# WORK INSTRUCTIONS
Output each line of the listing exactly, though pictures are not to appear.

# SOURCE DATA
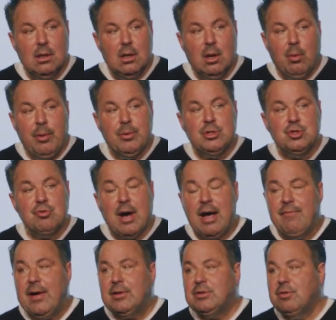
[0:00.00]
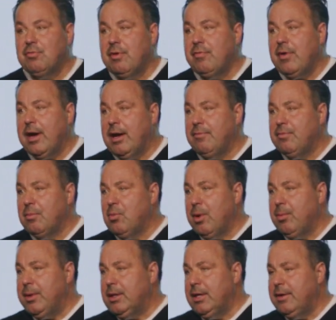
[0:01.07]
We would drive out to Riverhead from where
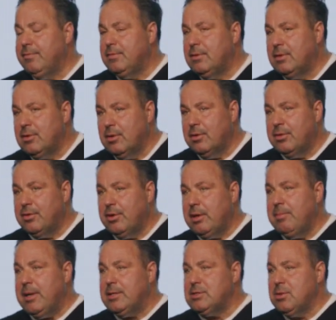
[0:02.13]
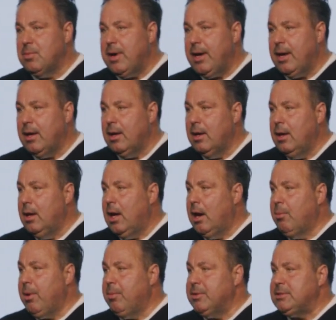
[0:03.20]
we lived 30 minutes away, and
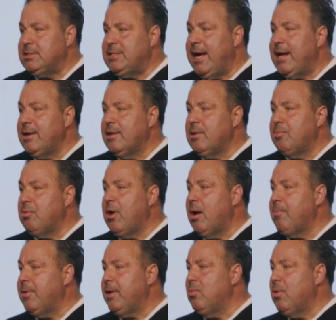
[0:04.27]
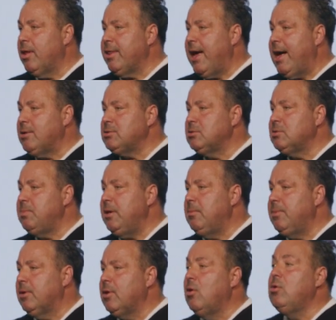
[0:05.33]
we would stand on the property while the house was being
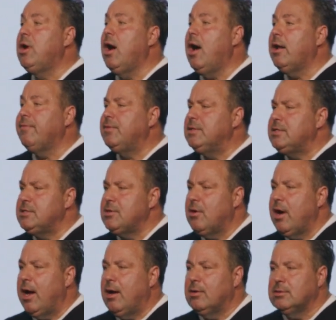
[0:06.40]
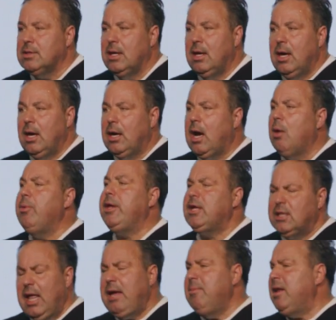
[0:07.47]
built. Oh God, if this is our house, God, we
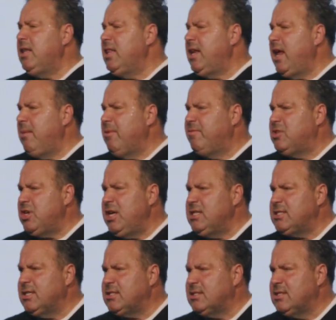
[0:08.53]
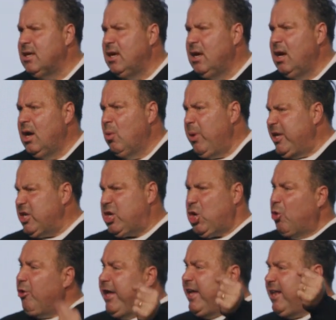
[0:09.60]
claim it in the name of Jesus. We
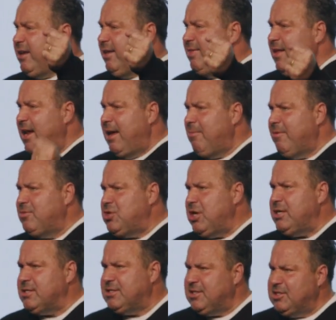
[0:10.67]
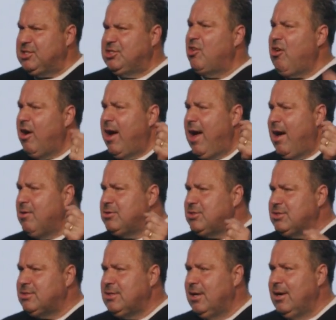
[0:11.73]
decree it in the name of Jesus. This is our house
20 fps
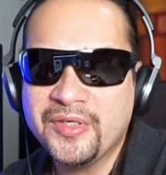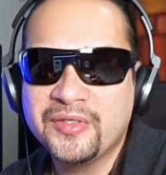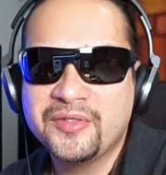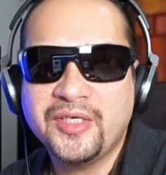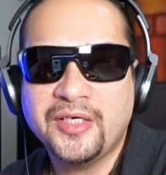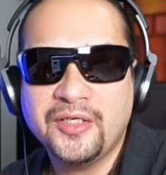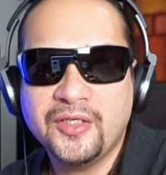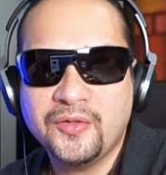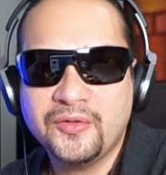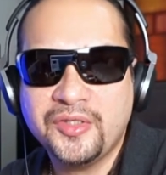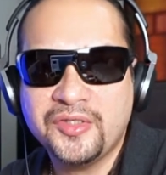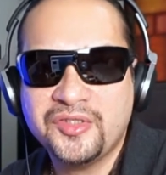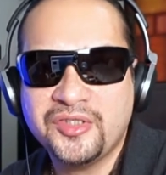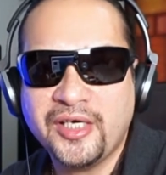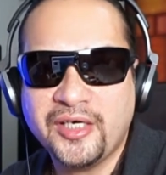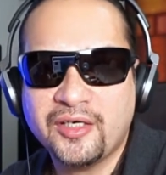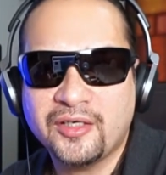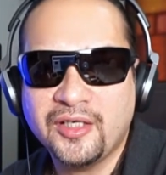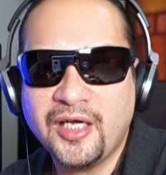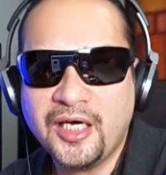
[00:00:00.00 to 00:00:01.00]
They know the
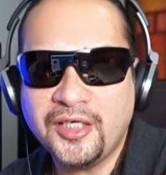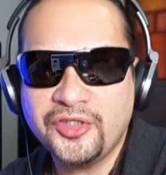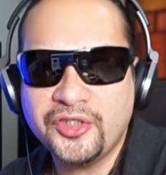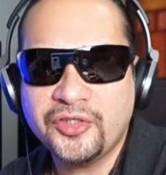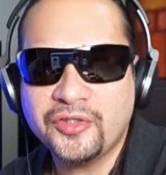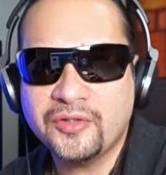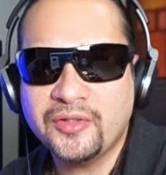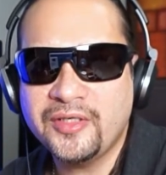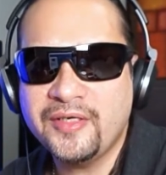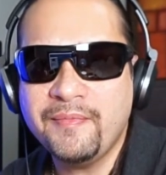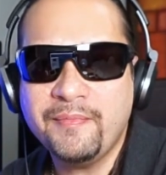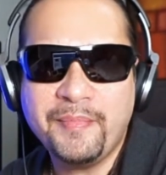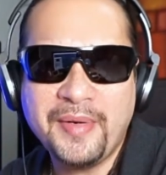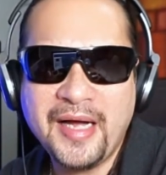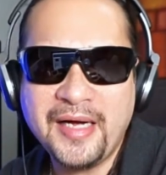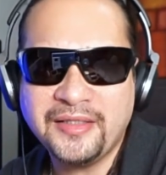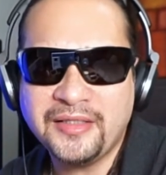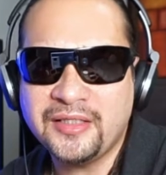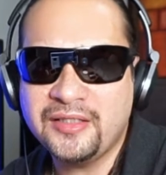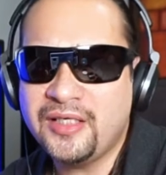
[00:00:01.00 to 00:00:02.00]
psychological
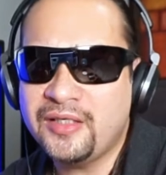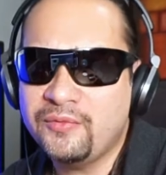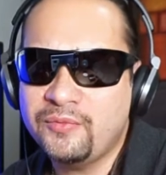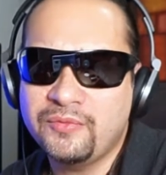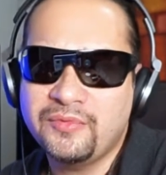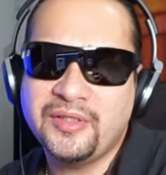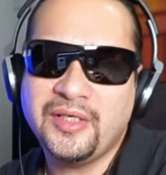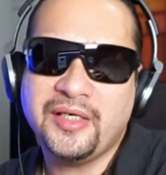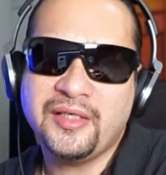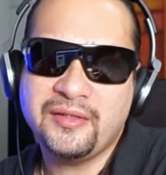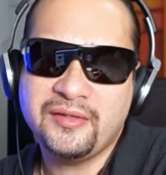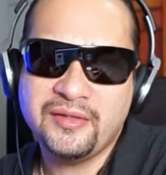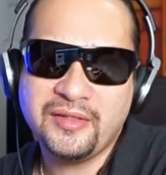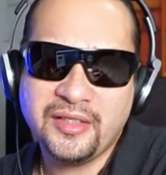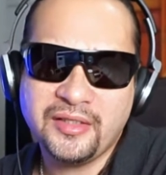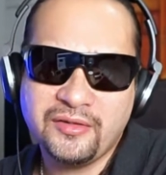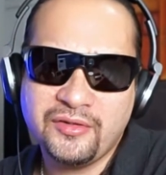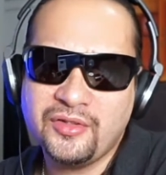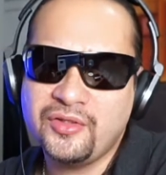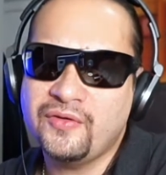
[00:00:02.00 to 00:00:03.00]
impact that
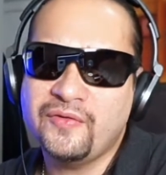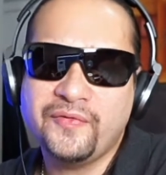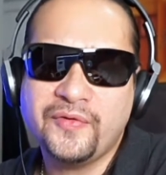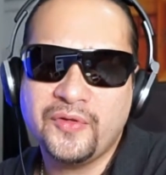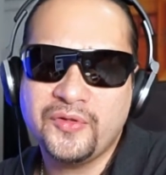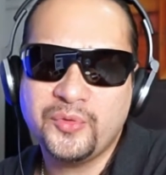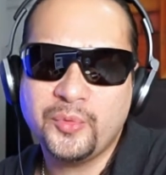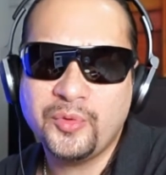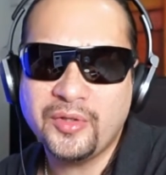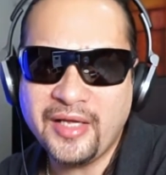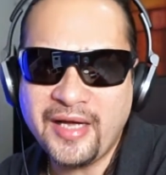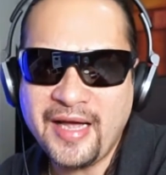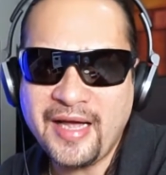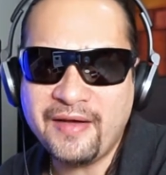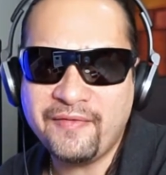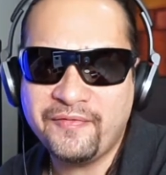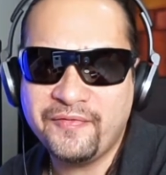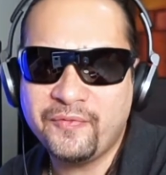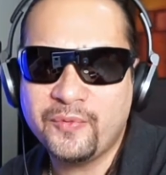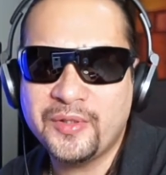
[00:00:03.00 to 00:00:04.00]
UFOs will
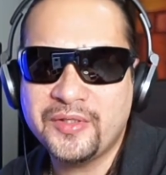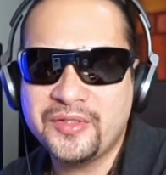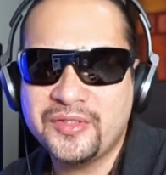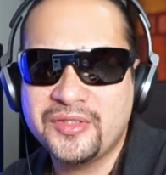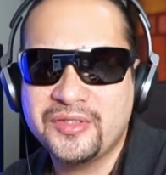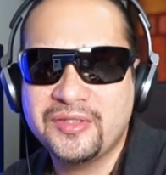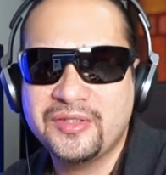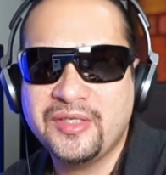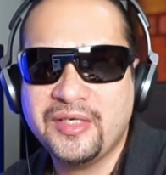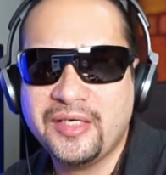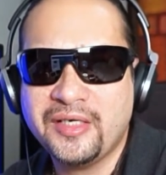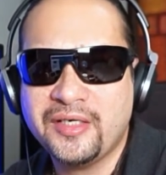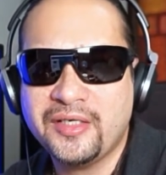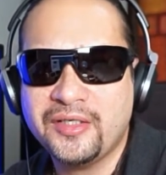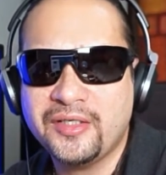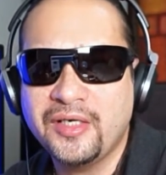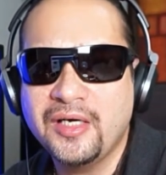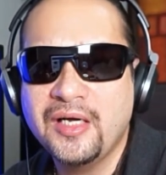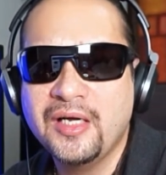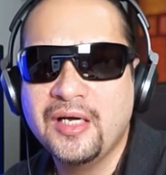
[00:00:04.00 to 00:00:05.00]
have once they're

# TASK OUTPUT
[0:00.00]
[0:01.07]
We would drive out to Riverhead from where
[0:02.13]
[0:03.20]
we lived 30 minutes away, and
[0:04.27]
[0:05.33]
we would stand on the property while the house was being
[0:06.40]
[0:07.47]
built. Oh God, if this is our house, God, we
[0:08.53]
[0:09.60]
claim it in the name of Jesus. We
[0:10.67]
[0:11.73]
decree it in the name of Jesus. This is our house
20 fps
[00:00:00.00 to 00:00:01.00]
They know the
[00:00:01.00 to 00:00:02.00]
psychological
[00:00:02.00 to 00:00:03.00]
impact that
[00:00:03.00 to 00:00:04.00]
UFOs will
[00:00:04.00 to 00:00:05.00]
have once they're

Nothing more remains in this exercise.